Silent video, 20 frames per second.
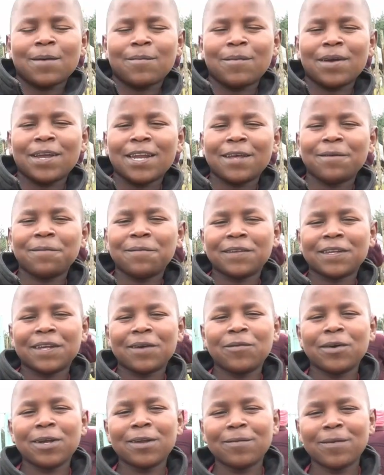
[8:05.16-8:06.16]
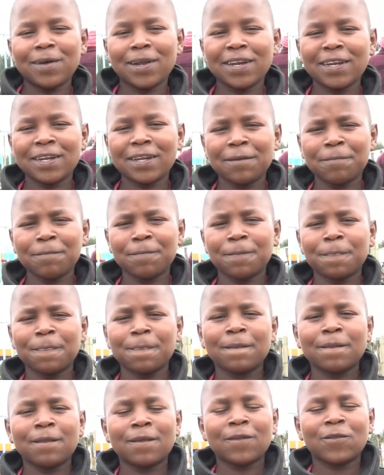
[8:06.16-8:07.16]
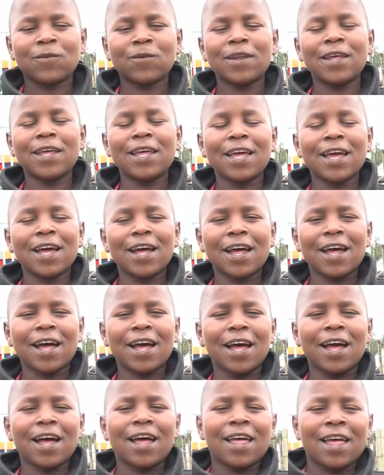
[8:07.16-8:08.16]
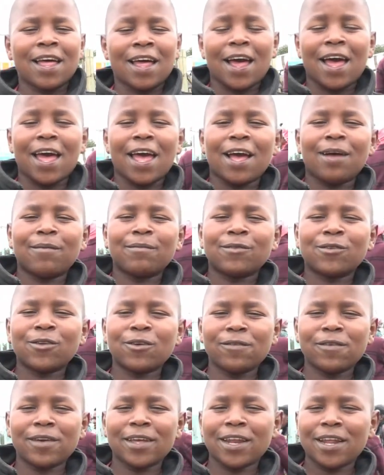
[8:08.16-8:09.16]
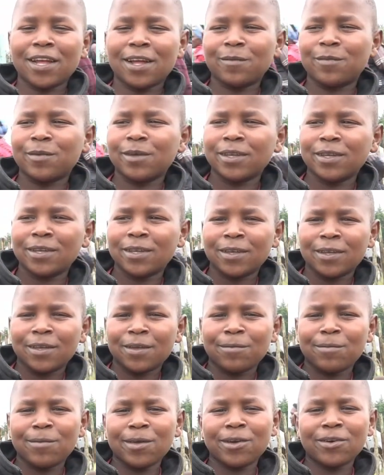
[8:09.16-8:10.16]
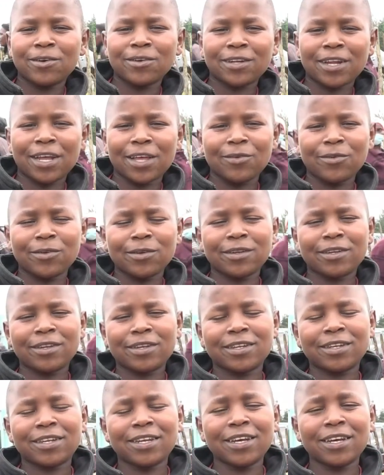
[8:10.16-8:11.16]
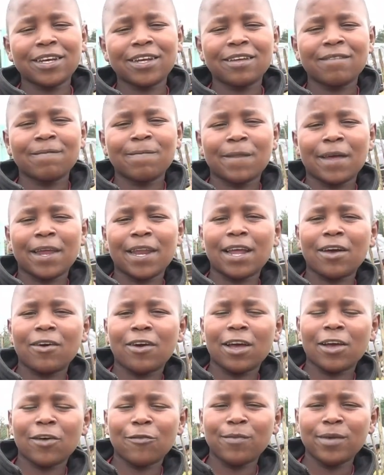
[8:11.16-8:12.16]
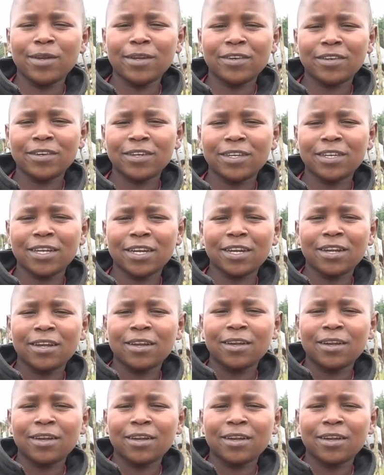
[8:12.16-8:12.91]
My name is Samuel Malti. Today I am so very happy because I was sick and now I have been treated.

####################

Write out only the lines from the one that contains "[8:06.16-8:07.16]" through the last line of the records above, both included, word for word and without the pictures.

[8:06.16-8:07.16]
[8:07.16-8:08.16]
[8:08.16-8:09.16]
[8:09.16-8:10.16]
[8:10.16-8:11.16]
[8:11.16-8:12.16]
[8:12.16-8:12.91]
My name is Samuel Malti. Today I am so very happy because I was sick and now I have been treated.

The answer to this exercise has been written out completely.